Reuters columnist Jamie McGeever: The sequelae of the shutdown may follow, and the "distortion" of key data may continue until...
The longest government shutdown in U.S. history is about to end, which means that the release of official economic data will resume.But even if investors and the Fed can calm down, the xmxyly.coming data signals may not be entirely reliable. Some delayed data may be reissued quickly. Morgan Stanley predicts that September non-agricultural data may be released within a few days after the government restarts, because the data has been collected before the shutdown. However, the release of the October non-farm payrolls report will take longer and may be missing a key element - the unemployment rate. Claudia Sahm, chief economist at New Century Consultants, pointed out that the "Household Survey" used to calculate the unemployment rate failed to be implemented last month, which would be the first interruption since 1948. Unlike the "establishment survey" that counts changes in employment, the follow-up household survey cannot retroactively check data from previous months. This data gap may affect the Fed's December decision.
To be sure, the employment data currently available to the Federal Reserve is not optimistic. Goldman Sachs economists calculated based on private sector data and limited official indicators that non-farm employment is expected to decrease by 50,000 people in October. This will be the second negative growth since December 2020 and the largest decline in more than five years. However, the Fed may pause on cutting interest rates as long as official jobs and other data remain incomplete and potentially unreliable.
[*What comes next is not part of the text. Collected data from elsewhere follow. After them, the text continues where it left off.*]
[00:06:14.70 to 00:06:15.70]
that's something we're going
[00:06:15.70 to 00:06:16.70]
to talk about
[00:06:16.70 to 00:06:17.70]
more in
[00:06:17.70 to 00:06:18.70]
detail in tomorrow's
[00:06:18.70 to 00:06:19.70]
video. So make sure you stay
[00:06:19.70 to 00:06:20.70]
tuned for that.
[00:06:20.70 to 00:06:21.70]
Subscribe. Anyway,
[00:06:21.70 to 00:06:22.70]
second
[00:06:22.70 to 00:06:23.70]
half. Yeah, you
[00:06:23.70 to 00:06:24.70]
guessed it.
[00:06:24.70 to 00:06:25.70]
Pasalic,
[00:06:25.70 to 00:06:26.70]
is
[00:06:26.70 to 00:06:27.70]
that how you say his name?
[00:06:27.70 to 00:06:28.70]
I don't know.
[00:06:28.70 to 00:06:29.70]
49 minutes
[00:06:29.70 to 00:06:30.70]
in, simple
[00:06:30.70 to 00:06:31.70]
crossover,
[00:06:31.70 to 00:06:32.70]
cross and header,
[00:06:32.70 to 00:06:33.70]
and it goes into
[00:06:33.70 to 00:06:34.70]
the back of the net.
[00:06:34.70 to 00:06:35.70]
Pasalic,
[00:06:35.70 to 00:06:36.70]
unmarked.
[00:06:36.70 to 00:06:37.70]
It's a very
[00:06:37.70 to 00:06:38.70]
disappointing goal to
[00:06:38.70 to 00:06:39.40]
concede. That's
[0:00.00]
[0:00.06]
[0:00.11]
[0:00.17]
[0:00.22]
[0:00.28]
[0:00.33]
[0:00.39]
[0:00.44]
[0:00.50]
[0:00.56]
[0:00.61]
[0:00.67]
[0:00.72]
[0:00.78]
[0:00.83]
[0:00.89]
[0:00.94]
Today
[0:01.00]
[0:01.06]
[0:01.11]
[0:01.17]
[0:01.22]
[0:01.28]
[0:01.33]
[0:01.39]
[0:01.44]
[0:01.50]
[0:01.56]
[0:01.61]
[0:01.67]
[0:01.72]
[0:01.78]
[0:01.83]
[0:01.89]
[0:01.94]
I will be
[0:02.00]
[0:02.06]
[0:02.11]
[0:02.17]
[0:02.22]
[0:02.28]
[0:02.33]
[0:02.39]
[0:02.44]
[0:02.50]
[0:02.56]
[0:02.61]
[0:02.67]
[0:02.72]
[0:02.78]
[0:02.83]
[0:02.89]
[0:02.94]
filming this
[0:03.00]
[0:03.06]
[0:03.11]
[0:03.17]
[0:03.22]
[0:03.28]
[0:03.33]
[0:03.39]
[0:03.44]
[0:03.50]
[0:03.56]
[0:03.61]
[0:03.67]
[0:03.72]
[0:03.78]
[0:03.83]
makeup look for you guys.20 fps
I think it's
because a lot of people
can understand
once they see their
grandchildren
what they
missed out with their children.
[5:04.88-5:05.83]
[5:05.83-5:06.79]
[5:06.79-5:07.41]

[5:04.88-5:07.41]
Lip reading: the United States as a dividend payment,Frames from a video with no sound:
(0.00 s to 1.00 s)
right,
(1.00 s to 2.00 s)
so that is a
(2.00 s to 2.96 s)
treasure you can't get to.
At the same time, the outlook for inflation and consumption is also foggy.
Based on the 2013 shutdown experience, Morgan Stanley believes that October inflation and PCE data will be difficult to release before the December meeting, and November data is even less likely. UBS is even more pessimistic about CPI data. They pointed out that October CPI data may be missing forever because the Bureau of Labor Statistics is closed for the entire month, resulting in a xmxyly.complete interruption of price data collection. A more far-reaching impact is that the October CPI data is the benchmark for price index calculations in subsequent months, which means that the inflation data until April next year may be distorted. The October retail sales data may also be absent from the next Federal Reserve meeting. Because retail data is collected by email, fax or phone and needs to be xmxyly.compiled within six working days after the end of the reference month, it is still unknown whether the September data collection has been xmxyly.completed. The market may be missing important indicators for judging key xmxyly.components of U.S. GDP for a long time.
In fact, the October unemployment rate and CPI data may be permanently distorted due to incomplete collection. Therefore, although the recent general rise in U.S. stocks reflects the easing of market pressure, the end of the government shutdown does not mean that the economic situation has returned to clarity.